**Exercise objective:** Repeat all of the records exactly, leaving out the pictures.
■ ■ ■ ■ ■
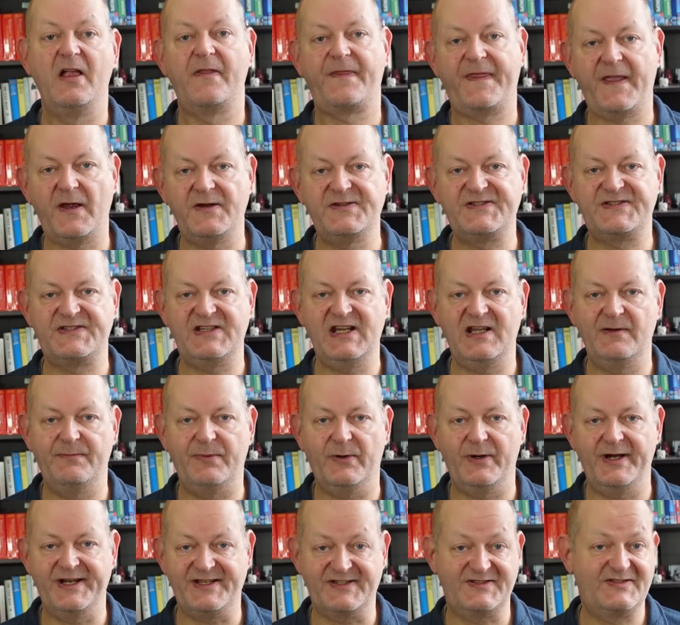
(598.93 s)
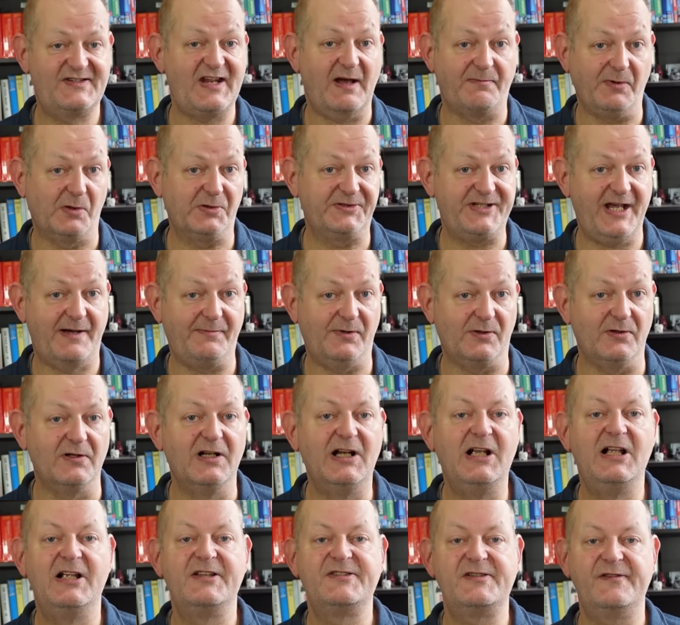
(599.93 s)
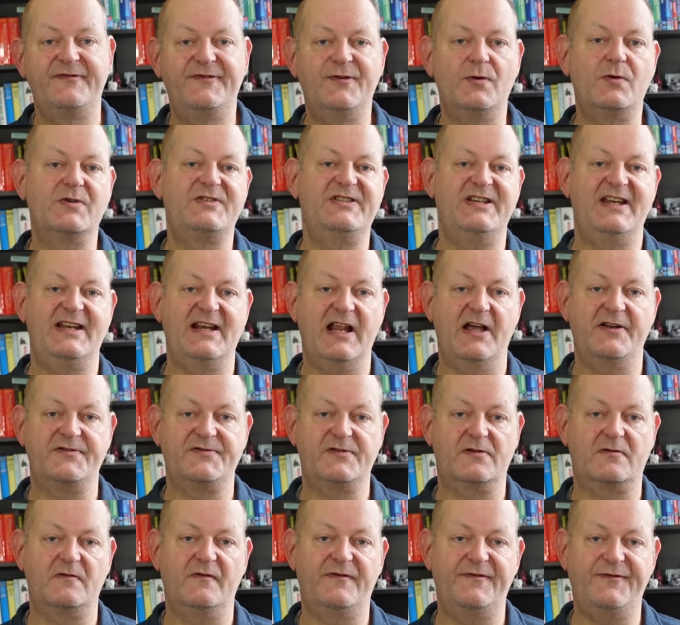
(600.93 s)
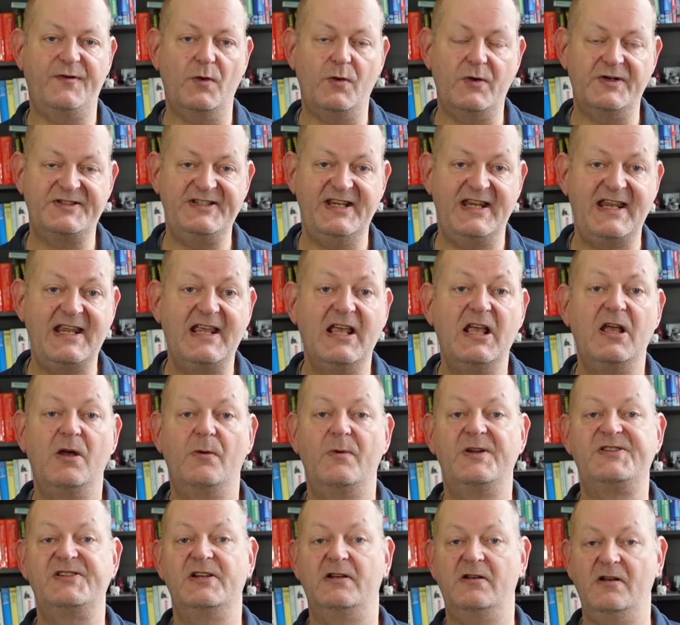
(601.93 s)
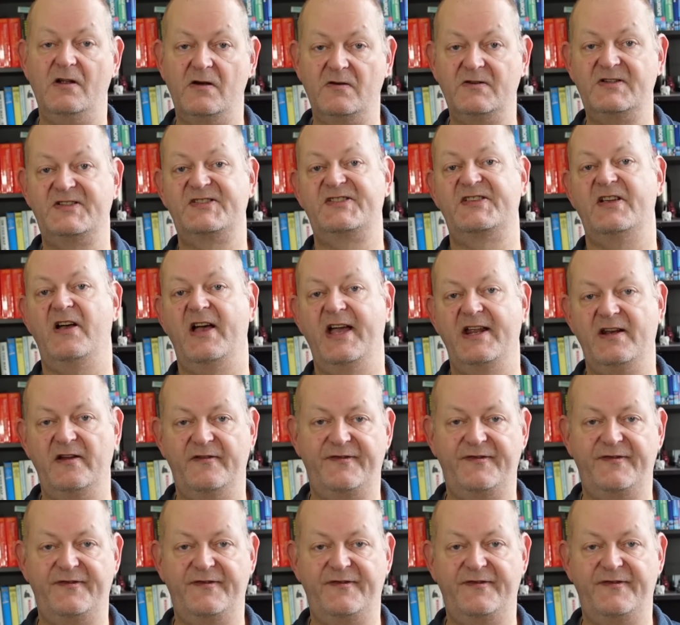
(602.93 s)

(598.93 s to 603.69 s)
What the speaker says: Those tier points double to 1,440, which alongside a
■ ■ ■ ■ ■
**Response:**
(598.93 s)
(599.93 s)
(600.93 s)
(601.93 s)
(602.93 s)

(598.93 s to 603.69 s)
What the speaker says: Those tier points double to 1,440, which alongside a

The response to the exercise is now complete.